In the new method, trees removed by thinning are paid a trunk price based on their severity. The method has been developed to be able to optimize the value added of wood in all end product market situations.
The steepness trunk price means that the trees to be thinned are purchased as complete trunks and the price received by the forest owner is determined by the average severity of the trees to be removed. The way the logs are cut into fibers and supports does not affect the forest owner’s timber trade income.
Because the wood can be cut into suitable pieces according to need and the market situation, the price frame price is also competitive compared to traditional log-fiber pricing.
“Our forest expert uses a modern measurement tool to assess the severity of the stand and the quality of the stand. Based on this information, we determine the frame price for the stand by tree species, ” says Juha Jumppanen , Metsä Group’s Director of Timber Trade and Forest Services.
The forest owner receives from the forest expert an estimate of the average stiffness of the felled spruce trunks and pine trunks and the trunk price per cubic meter to be paid for each tree species.
“In connection with the timber trade, the forest owner also receives a table from which he can see how the cubic price changes if the steepness changes from the estimated one,” Jumppanen says.

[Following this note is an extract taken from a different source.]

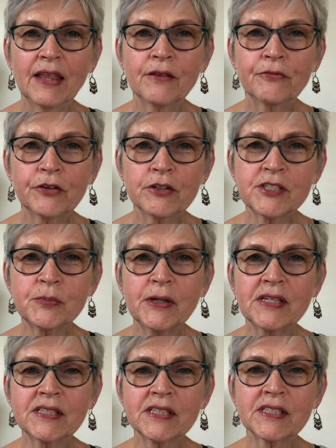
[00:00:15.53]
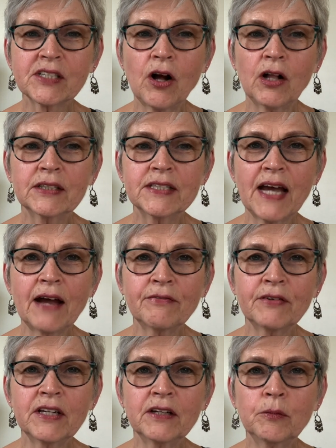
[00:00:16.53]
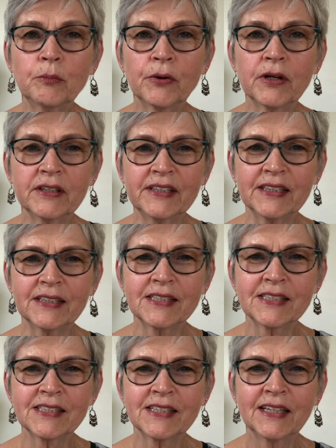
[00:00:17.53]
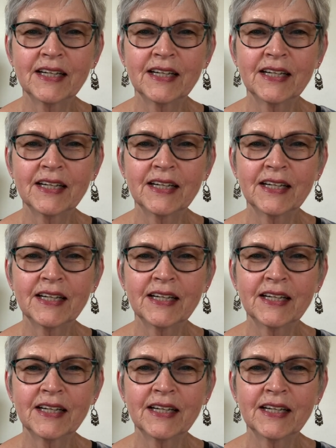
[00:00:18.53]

The first piece is called Daffodil Brilliance.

After harvesting, the exact result measured by the harvester on the average roughness of the removed trees is obtained. If the average severity is higher than the average severity estimated by the forest expert, the price to be paid for the wood will increase and otherwise the price will decrease.
“The most common way of thinning is to remove low-quality and low-growing trees so that the best trees have room to be turned into decent logs. If heavier trees are removed during felling, it will also increase the price, ”says Jumppanen.

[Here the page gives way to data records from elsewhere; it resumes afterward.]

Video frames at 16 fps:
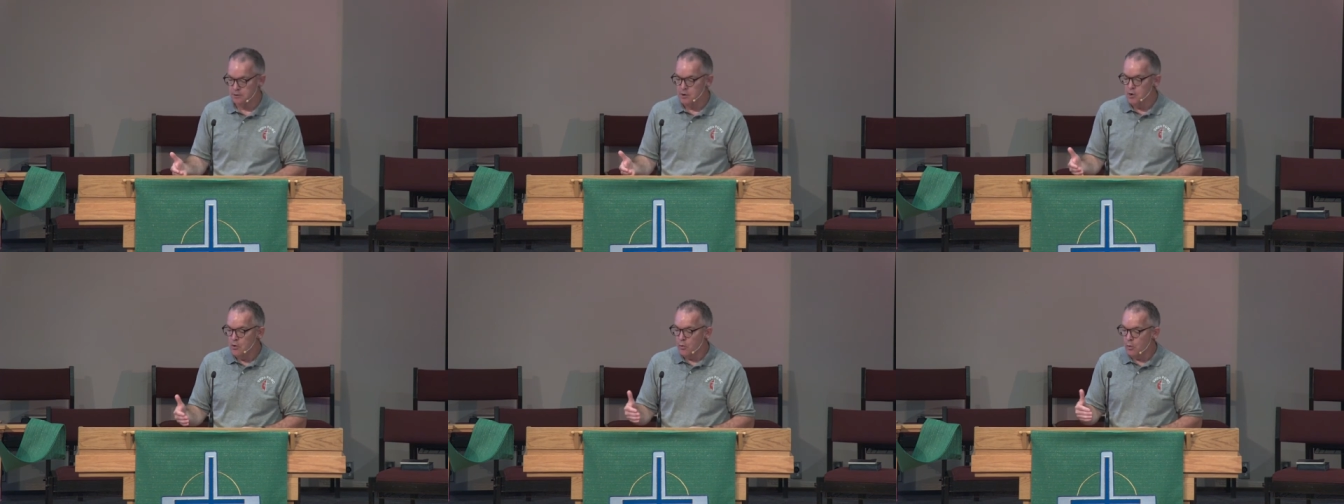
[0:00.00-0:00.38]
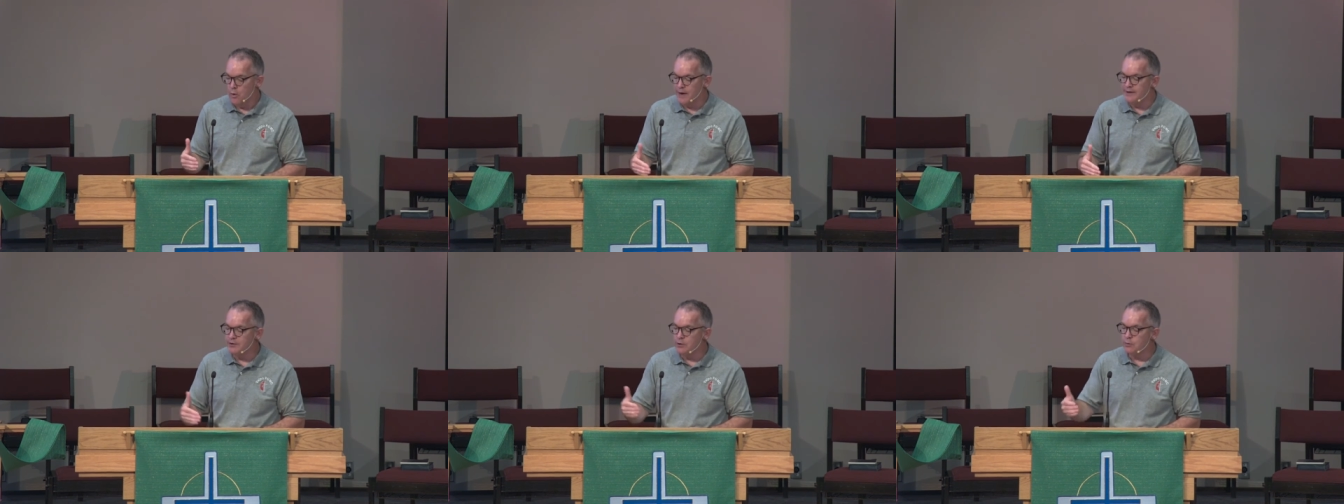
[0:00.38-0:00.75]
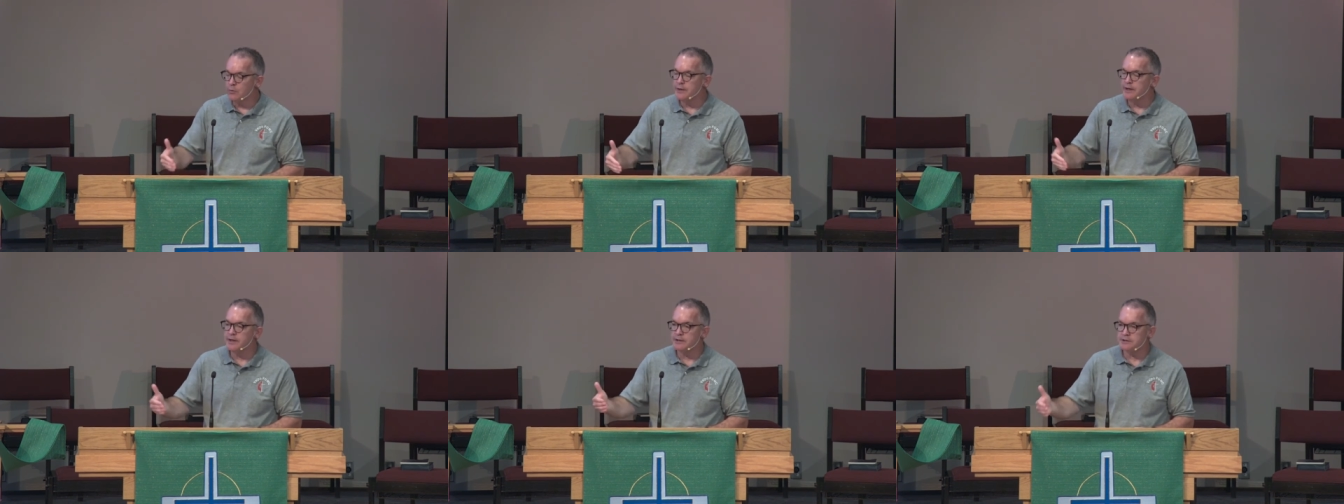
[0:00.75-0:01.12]
Why don't
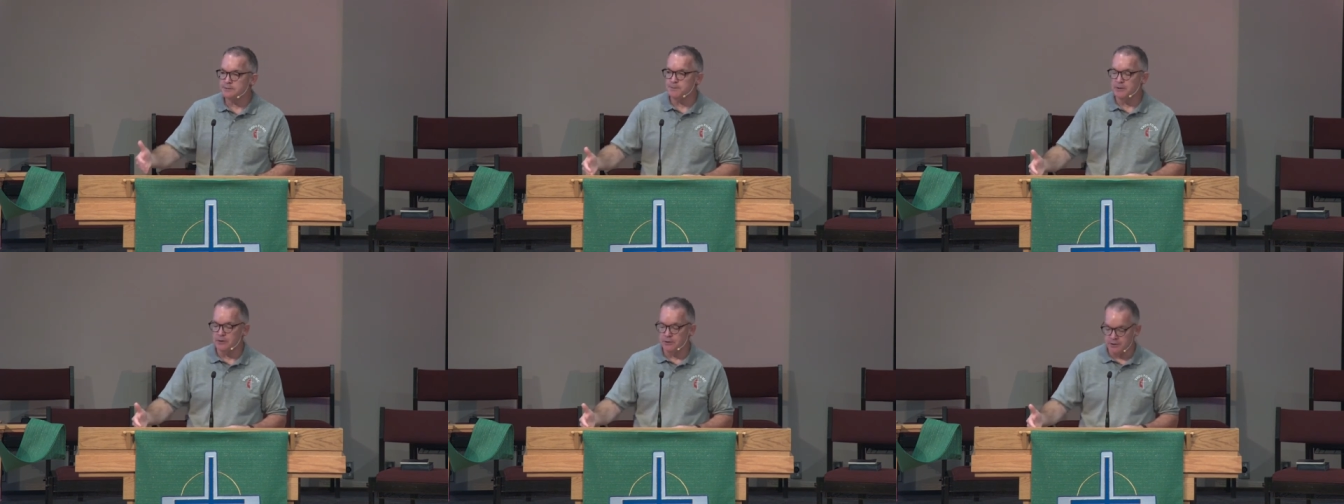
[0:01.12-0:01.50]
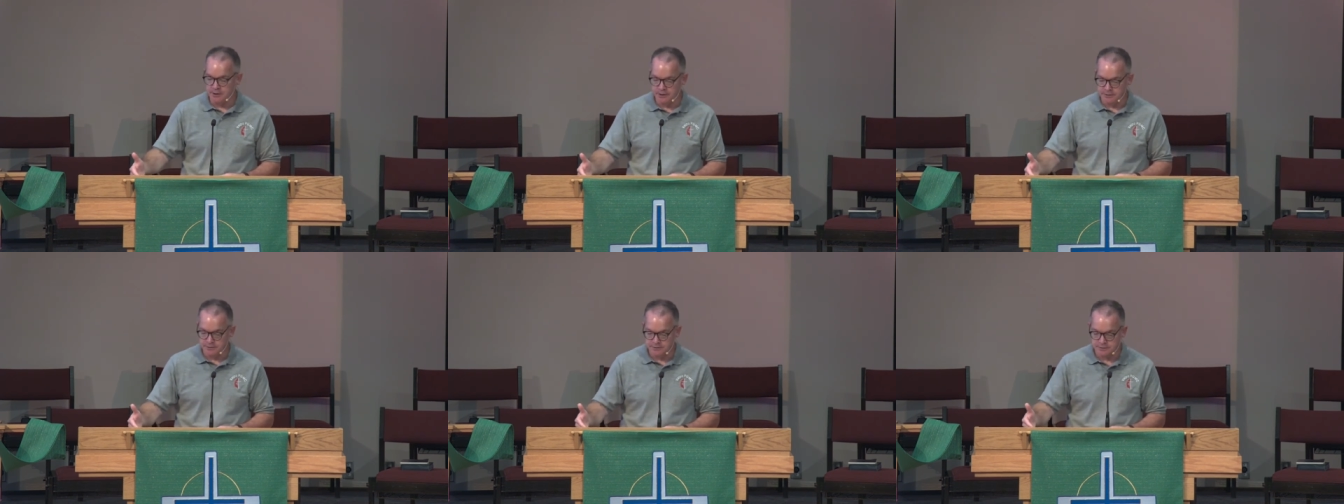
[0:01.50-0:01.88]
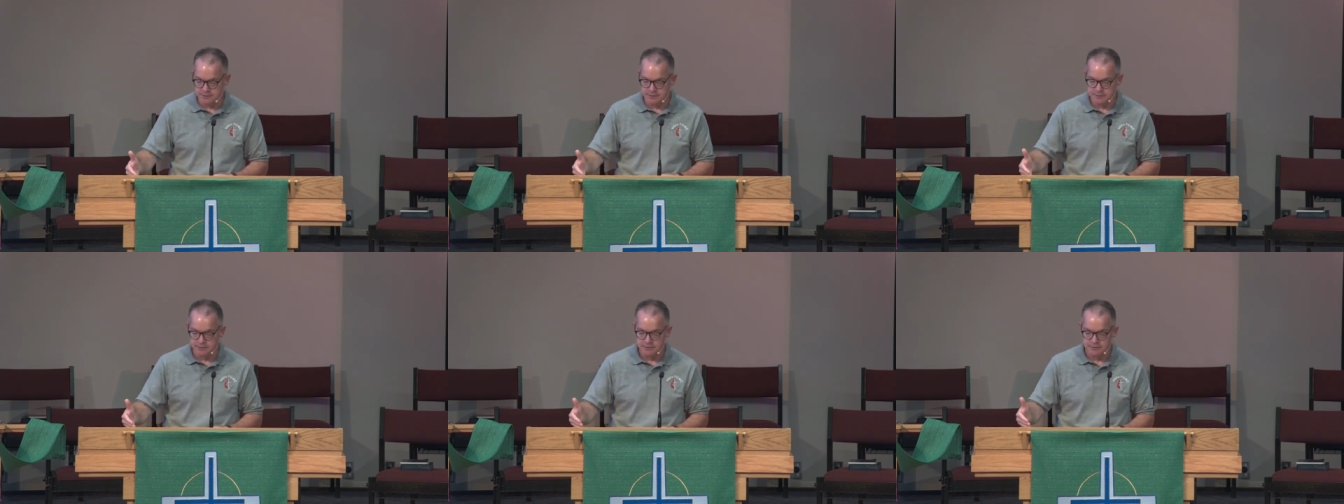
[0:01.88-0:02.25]
we
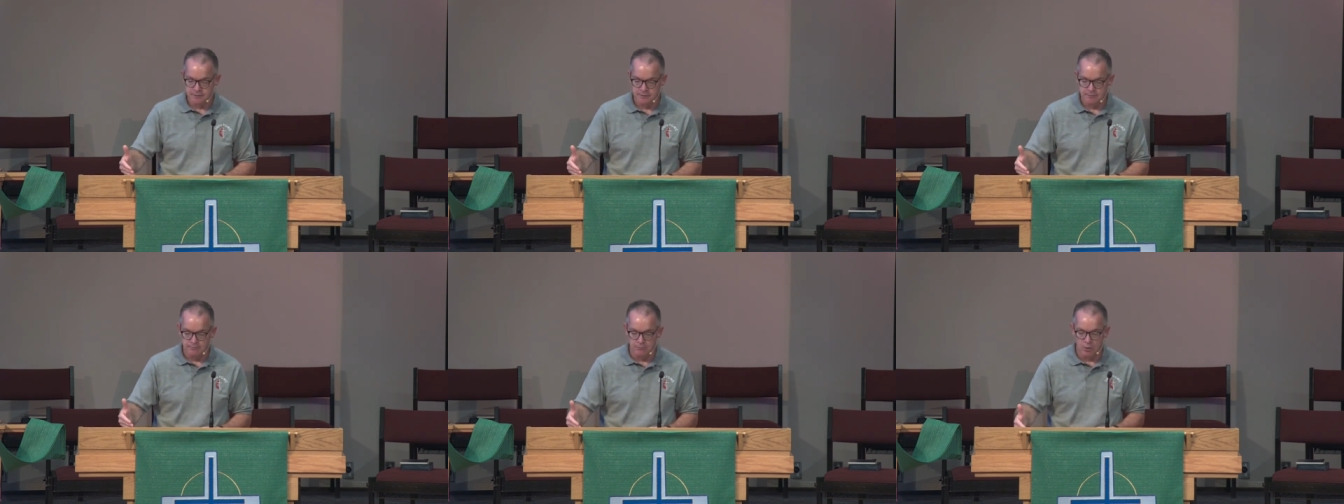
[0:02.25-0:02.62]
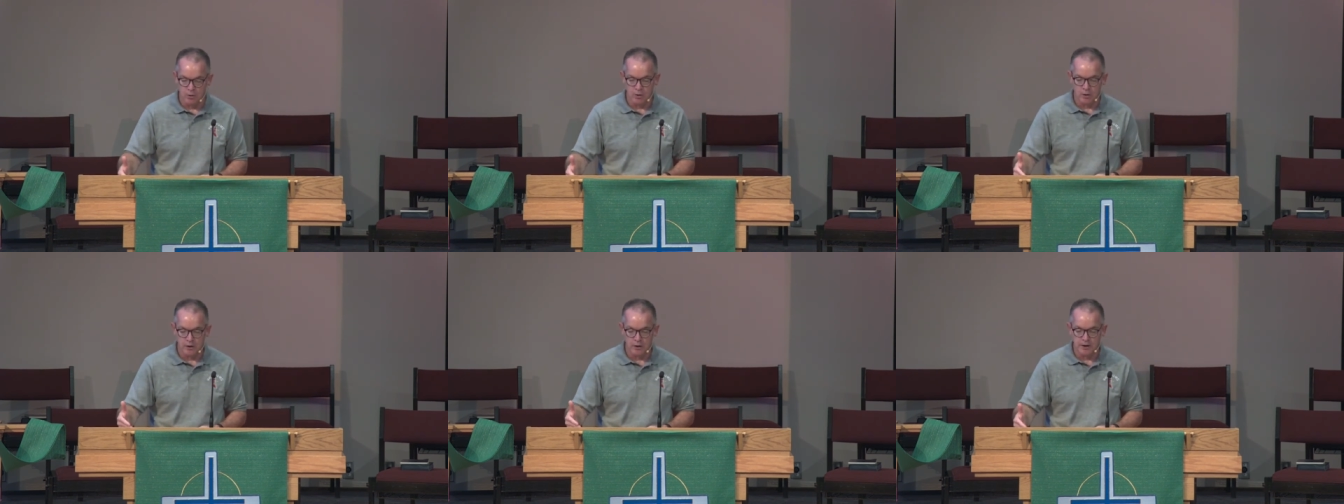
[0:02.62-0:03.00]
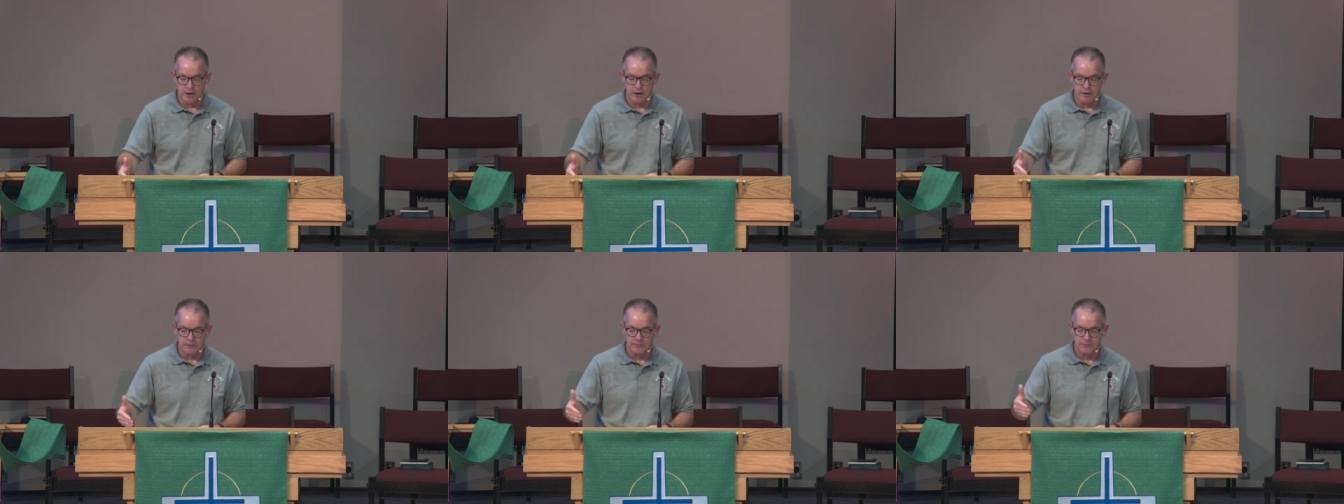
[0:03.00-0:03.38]
experience more
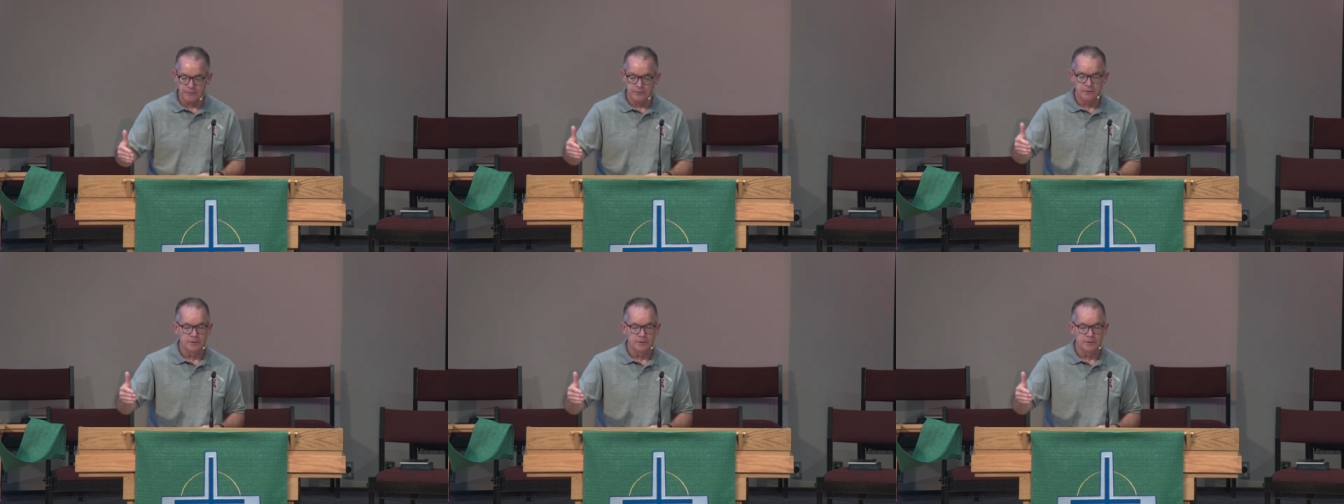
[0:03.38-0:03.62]
of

Until now, Metsä Group has purchased renewal stands at a fixed frame price. In them, it is easier to assess the severity of the trees to be removed than with thinnings. In regeneration felling, timber harvesting also has no effect on the average rutting of the exit, as all trunks, with the exception of thrift trees and valuable natural sites, are felled.
“We want to increase the use of frame pricing and free up interruptions so that we can optimize the value added of the frame in all end-product market situations,” says Jumppanen.
“Rigid frame pricing was piloted in the autumn of 2020, and received very good feedback from forest owners. Everyone involved was ready to sell their next thinning stock with a new pricing method. ”
The rigid frame price will be introduced in June in Metsä Group’s supply districts in Lohja, Oulu, Jyväskylä and Joensuu. It will expand to the entire country by the end of the year.
J uha Jumppanen, Director, Timber Trade and Forest Services, Metsä Group, tel. +358 50 384 4808
Krista Kimmo, Communications Manager, Metsä Group, tel. +358 50 526 4911
Metsä Group’s wood procurement and forest services
Metsä Group’s wood procurement and forest services are responsible for the services provided to Metsä Group’s parent company, Metsäliitto Cooperative, and their development. Metsäliitto Cooperative has about 100,000 forest owners, who own a total of about half of Finland’s private forests. They provide owner members with all the necessary forest management services for sustainable forestry and increasing the value of forest assets.
They source all the wood used by Metsä Group from sustainably managed forests in the Baltic Sea region, most of it from owner members in Finland. They also supply a significant amount of energy wood, bark and sawdust for further processing.
In 2020, turnover was EUR 1.8 billion employing about 840 people.